----- EXTRACTED MATERIAL

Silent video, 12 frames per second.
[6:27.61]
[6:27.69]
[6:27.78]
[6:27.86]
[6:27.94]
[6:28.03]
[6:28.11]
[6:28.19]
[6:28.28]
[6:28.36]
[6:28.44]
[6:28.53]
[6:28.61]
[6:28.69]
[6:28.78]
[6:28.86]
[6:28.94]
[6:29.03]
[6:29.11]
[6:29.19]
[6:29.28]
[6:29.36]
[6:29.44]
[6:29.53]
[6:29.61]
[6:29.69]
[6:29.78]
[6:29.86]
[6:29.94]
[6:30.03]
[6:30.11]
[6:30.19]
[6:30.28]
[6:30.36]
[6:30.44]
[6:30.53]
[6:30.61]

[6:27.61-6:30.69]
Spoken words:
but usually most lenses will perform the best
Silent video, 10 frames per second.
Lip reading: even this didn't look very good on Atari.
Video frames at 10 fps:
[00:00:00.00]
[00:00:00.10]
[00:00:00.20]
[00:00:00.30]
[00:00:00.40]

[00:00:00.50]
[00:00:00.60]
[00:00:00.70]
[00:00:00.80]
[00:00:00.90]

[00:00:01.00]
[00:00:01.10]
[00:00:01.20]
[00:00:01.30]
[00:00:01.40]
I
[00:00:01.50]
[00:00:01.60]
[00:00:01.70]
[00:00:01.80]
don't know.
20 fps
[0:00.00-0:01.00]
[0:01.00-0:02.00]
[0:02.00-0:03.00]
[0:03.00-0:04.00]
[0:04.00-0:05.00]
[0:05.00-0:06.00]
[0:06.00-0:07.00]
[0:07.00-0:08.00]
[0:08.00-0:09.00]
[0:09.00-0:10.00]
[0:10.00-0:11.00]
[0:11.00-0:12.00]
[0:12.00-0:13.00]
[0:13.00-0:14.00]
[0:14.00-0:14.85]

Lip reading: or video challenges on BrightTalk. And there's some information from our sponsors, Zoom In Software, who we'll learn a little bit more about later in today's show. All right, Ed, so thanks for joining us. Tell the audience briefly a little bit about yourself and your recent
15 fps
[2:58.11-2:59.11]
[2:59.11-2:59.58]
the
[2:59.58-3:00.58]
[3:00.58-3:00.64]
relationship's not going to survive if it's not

----------

=== DIRECTIONS ===
Set down all of the entries again, keeping every line exactly as it is.

=== EXERCISE RESPONSE ===
Silent video, 12 frames per second.
[6:27.61]
[6:27.69]
[6:27.78]
[6:27.86]
[6:27.94]
[6:28.03]
[6:28.11]
[6:28.19]
[6:28.28]
[6:28.36]
[6:28.44]
[6:28.53]
[6:28.61]
[6:28.69]
[6:28.78]
[6:28.86]
[6:28.94]
[6:29.03]
[6:29.11]
[6:29.19]
[6:29.28]
[6:29.36]
[6:29.44]
[6:29.53]
[6:29.61]
[6:29.69]
[6:29.78]
[6:29.86]
[6:29.94]
[6:30.03]
[6:30.11]
[6:30.19]
[6:30.28]
[6:30.36]
[6:30.44]
[6:30.53]
[6:30.61]

[6:27.61-6:30.69]
Spoken words:
but usually most lenses will perform the best
Silent video, 10 frames per second.
Lip reading: even this didn't look very good on Atari.
Video frames at 10 fps:
[00:00:00.00]
[00:00:00.10]
[00:00:00.20]
[00:00:00.30]
[00:00:00.40]

[00:00:00.50]
[00:00:00.60]
[00:00:00.70]
[00:00:00.80]
[00:00:00.90]

[00:00:01.00]
[00:00:01.10]
[00:00:01.20]
[00:00:01.30]
[00:00:01.40]
I
[00:00:01.50]
[00:00:01.60]
[00:00:01.70]
[00:00:01.80]
don't know.
20 fps
[0:00.00-0:01.00]
[0:01.00-0:02.00]
[0:02.00-0:03.00]
[0:03.00-0:04.00]
[0:04.00-0:05.00]
[0:05.00-0:06.00]
[0:06.00-0:07.00]
[0:07.00-0:08.00]
[0:08.00-0:09.00]
[0:09.00-0:10.00]
[0:10.00-0:11.00]
[0:11.00-0:12.00]
[0:12.00-0:13.00]
[0:13.00-0:14.00]
[0:14.00-0:14.85]

Lip reading: or video challenges on BrightTalk. And there's some information from our sponsors, Zoom In Software, who we'll learn a little bit more about later in today's show. All right, Ed, so thanks for joining us. Tell the audience briefly a little bit about yourself and your recent
15 fps
[2:58.11-2:59.11]
[2:59.11-2:59.58]
the
[2:59.58-3:00.58]
[3:00.58-3:00.64]
relationship's not going to survive if it's not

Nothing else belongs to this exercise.